New performing arts venues generate excitement. The opportunity to attend different events and enjoy new gathering places animates the public, and local arts organizations either love or lament how the additional real estate will influence their own operations. Even if a community’s response to a new theater isn’t perfectly uniform, the project itself conveys a message of vitality and self-assurance about the area — a message that builds pride within and can attract newcomers from without.

Understanding the Impact

Pride notwithstanding, the effects of constructing a new performance venue in the developed world have changed in the past few decades. Fewer and fewer localities nowadays lack a soft seat space. Whether a high school auditorium or a municipal concert hall, most communities already have an assembly place of their own that hosts lectures, plays and music events. An additional venue, rather than bringing something novel to town, augments these existing space(s) with predictable consequences: It upends scheduling precedents, changes the rental market and influences the programmatic decisions of local organizations.

     In other words, new construction generally competes with or replaces existing venues. This is a red-ocean strategy, to use the parlance of some business planners — it’s fishing where the other boats are located. For reasons of such in-fill, it has become harder to ignore neighboring organizations when erecting a new theater in the 21st century. The army of consultants that currently plans such projects focuses heavily on making the new space deliberately fit in (or dominate) the locale, relative to the venues already there.

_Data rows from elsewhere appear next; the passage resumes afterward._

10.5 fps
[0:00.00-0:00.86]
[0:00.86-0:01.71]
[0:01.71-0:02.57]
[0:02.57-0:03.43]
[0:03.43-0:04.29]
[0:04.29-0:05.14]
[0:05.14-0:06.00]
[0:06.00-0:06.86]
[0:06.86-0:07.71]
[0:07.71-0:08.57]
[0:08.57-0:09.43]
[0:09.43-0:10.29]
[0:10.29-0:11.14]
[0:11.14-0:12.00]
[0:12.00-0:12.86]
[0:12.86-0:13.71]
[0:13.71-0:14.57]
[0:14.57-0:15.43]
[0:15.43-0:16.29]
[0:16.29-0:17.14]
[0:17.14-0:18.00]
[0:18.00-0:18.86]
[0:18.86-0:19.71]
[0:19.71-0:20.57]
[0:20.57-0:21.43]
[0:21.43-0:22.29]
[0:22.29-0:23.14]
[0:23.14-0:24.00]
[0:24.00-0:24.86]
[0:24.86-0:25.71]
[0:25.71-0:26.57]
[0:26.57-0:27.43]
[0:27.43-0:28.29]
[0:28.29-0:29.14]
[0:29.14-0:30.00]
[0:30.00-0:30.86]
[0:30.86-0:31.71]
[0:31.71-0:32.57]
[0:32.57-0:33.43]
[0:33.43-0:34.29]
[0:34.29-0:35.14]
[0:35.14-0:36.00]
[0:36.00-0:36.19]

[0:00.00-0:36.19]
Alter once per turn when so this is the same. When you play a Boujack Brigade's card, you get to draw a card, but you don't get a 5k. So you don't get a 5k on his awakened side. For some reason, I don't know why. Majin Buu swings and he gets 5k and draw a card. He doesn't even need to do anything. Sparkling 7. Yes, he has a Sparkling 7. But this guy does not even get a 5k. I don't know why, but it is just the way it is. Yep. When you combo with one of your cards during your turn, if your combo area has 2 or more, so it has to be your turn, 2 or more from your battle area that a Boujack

     Project consultants can provide range of services to help new building owners evaluate the organizations with which they will vie for clients. In particular, consultants are very good at enumerating things. Audience base, economic impact, budget requirements, travel distances, ratios for restrooms and parking — numerical data that can be gathered through library-type research is what theater planners collect with aplomb. The importance of such information cannot be downplayed; indeed, few assembly spaces could move from feasibility studies through the design phase into construction without this knowledge.

     What consultants cannot effectively do is form a long-term relationship with the competing arts and venue managers, a relationship that centers on working knowledge of the shared business environment. Across the long term, consultants have no compelling reason to interact with organizations that aren’t their clients. They gather and analyze the data, and then move on. The relationship between project consultants and “the competition” is finite, if it exists at all.

Building Bridges
A wise arts-venue manager will recognize this circumstance as an opportunity to dig deeper and learn more. Organizations that have been putting on events in town for 15 years have an understanding of the community that will enlighten the project team, whether about programming preferences or apprehension regarding the new building. Finding ways to interact with such neighbors (a more polite term than “the competition”) takes little imagination. Meet them over lunch to talk shop. Sit at the same table during service club (Rotary, Jaycees) meetings. Attend each other’s fundraising events. Chat about ways to collaborate, or how to steer around each other’s activities.

     A good example of this occurs in southwest Michigan. Most of the presenting and producing theatrical organizations in Kalamazoo County participate in a monthly forum for sharing ideas, voicing concerns and keeping in touch with peers. Known as Theatre Kalamazoo, their nine members operate somewhat informally, with the general goal of making theatre more accessible to the public. Their mission is well-focused:

     “We take great pride in promoting the diversity and richness of theatre in Kalamazoo County. We seek to foster a spirit of cooperation and support among theatre organizations. We believe the more successful theatre is produced in Kalamazoo, the more it benefits all. To that end, we pledge to coordinate season selection in order to offer the community the broadest and richest possible theatre offerings, offer discounts to our shared patrons, share ideas, talent, and resources, and most of all, increase awareness and instill good will and pride in the art of live theatre.”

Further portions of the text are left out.